Violence conjugale et regroupement familial : des femmes se mobilisent pour une sensibilisation préventive
Le sort des femmes venues en Belgique par regroupement familial est lié à la cohabitation avec leur conjoint. En cas de violence conjugale, elles risquent de perdre leur titre de séjour. Les femmes participant à cette étude 2014 du CVFE étaient venues en Europe, convaincues qu’elles pourraient y mener une existence autonome et paisible, incapables d’imaginer y vivre de telles injustices. Elles sont convaincues aujourd’hui que leur situation se serait présentée de manière beaucoup plus positive, si elles avaient pu recevoir, avant leur départ du pays d’origine ou dès leur arrivée en Belgique, une information préalable sur l’organisation de la société belge et les démarches à faire en cas de violence conjugale dans le cadre de la loi concernant le regroupement familial. La présente étude s’interroge en compagnie d’une vingtaine de ces femmes sur les types de sensibilisations préventives qui pourraient être mises en place dans cette optique.
Dans le cadre de sa mission d’hébergement de femmes victimes de violence conjugale, le CVFE est régulièrement confronté aux problèmes aigus que rencontrent les femmes migrantes disposant d’un permis de séjour lié à un regroupement familial dès lors qu’elles décident de se séparer d’un conjoint violent.
« En Belgique, le regroupement familial est régi par la loi sur l'accès au territoire, le séjour, l'établissement et l'éloignement des étrangers du 15 décembre 1980 (dite « loi des étrangers »). La loi indique, en effet, que, si une femme migrante disposant d’un permis de séjour à la suite d’un regroupement familial, se sépare de son conjoint durant les trois premières années (cinq ans depuis peu pour les femmes issues de l’UE3), elle perd son titre de séjour et reçoit l’ordre de quitter le territoire. De plus, les possibilités de recours devant le Conseil du Contentieux des Etrangers sont très faibles dans la mesure où le recours ne concerne pas le fond, mais uniquement la forme de la décision.
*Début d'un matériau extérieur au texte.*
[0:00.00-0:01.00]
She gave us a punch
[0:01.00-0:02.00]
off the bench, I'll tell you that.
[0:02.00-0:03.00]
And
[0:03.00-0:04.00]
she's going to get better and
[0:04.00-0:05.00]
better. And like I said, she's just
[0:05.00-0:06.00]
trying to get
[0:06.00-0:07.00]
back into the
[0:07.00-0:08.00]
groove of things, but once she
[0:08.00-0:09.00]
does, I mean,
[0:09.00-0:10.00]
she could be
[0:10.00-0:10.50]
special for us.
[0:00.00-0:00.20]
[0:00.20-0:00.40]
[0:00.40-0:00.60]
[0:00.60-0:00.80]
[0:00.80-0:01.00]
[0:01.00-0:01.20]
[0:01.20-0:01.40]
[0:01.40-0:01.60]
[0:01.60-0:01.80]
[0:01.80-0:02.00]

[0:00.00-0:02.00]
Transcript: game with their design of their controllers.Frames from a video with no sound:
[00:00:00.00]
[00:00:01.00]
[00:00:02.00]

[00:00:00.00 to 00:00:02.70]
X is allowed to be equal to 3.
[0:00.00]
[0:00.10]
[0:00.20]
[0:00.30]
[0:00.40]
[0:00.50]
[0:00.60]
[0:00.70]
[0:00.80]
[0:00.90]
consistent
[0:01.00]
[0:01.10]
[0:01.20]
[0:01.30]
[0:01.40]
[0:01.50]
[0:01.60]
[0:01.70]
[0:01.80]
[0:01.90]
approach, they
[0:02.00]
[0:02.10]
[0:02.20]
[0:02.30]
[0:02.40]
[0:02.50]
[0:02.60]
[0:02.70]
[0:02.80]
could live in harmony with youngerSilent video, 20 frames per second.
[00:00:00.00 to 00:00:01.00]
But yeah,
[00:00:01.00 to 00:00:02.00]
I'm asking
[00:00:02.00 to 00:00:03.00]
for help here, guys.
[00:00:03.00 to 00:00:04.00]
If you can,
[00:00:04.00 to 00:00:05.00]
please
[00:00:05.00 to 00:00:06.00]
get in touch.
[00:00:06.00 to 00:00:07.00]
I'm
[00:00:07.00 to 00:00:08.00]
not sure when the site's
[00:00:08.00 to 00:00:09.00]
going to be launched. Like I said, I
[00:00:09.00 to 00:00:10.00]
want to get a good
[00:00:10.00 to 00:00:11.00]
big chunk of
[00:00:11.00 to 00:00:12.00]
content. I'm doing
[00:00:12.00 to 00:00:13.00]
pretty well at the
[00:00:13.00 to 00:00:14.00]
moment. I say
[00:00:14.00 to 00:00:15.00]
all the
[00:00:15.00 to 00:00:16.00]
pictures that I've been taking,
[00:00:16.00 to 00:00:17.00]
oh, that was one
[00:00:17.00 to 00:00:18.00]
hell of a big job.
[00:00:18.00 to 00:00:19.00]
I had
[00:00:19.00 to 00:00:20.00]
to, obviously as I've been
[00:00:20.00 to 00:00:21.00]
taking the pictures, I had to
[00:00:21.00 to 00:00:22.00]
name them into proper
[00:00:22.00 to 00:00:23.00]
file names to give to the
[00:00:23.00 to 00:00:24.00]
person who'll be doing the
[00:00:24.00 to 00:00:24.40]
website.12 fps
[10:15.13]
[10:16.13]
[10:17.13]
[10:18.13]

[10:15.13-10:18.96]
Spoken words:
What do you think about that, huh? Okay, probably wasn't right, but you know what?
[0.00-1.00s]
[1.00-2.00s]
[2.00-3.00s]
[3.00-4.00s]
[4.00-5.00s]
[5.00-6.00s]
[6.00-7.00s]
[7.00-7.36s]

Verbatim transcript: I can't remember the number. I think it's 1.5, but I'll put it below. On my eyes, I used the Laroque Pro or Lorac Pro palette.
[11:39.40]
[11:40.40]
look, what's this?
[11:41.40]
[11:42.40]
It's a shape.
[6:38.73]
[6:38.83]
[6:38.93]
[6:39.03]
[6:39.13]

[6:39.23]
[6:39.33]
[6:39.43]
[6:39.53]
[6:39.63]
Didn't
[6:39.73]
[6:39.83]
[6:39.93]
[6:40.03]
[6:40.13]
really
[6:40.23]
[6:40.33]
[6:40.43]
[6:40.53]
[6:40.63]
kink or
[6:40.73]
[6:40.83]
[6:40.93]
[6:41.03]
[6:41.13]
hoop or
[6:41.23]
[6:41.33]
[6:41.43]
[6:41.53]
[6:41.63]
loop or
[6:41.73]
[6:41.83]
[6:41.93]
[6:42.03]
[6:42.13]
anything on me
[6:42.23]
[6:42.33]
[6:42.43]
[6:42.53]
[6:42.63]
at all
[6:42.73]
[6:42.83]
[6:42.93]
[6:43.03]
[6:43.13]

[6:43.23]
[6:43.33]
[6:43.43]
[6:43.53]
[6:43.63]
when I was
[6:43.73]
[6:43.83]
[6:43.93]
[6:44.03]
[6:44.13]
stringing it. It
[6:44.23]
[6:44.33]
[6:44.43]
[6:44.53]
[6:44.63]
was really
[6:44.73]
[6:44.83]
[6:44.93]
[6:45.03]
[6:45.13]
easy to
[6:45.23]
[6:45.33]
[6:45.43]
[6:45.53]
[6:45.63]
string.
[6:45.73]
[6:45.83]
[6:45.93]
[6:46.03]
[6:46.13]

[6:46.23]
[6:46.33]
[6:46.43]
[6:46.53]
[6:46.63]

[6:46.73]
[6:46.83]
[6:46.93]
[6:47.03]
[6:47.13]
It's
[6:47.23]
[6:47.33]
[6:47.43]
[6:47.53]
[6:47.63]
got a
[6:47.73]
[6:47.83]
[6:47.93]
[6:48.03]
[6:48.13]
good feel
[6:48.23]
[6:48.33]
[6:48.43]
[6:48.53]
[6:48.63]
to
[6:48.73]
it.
Cependant, en 2006-2007, des dispositions ont été introduites dans la loi pour faire en sorte qu’une femme migrante victime de violence conjugale quittant son conjoint violent ne perde pas son titre de séjour : il faut alors qu’elle fasse la preuve des violences qu’elle a subies de la part de son conjoint, preuve qui est laissée à l'appréciation de l'office des étrangers4. Dans ce délai de trois ans (aujourd'hui cinq pour les conjointes d'européens), si une femme quitte un conjoint violent et qu'elle arrive à démontrer sa violence, elle sera protégée, pour autant qu’elle réponde aux différentes conditions que lui impose l'Office, à savoir disposer d’un emploi, avoir une mutuelle, ne pas dépendre du CPAS, entretenir des liens solides avec le pays d’origine (…) Depuis plusieurs années, les juristes du CVFE sont en contact régulier avec l’Office des Etrangers et maîtrisent bien la procédure concernant la fourniture de preuves de violence conjugale, de telle manière que la majorité des femmes concernées conservent leur titre de séjour5, pour autant qu’elles respectent les conditions exigeantes posées par l’Office »6.
Néanmoins, ces situations révèlent, aux yeux des intervenant-e-s du CVFE, que le caractère contraignant de la loi fait courir aux femmes migrantes de grands risques d’être injustement pénalisées par les dispositions en vigueur, à fois à cause de leur ignorance de la législation et par le manque de préparation psychologique et culturelle au moment de quitter le pays d’origine.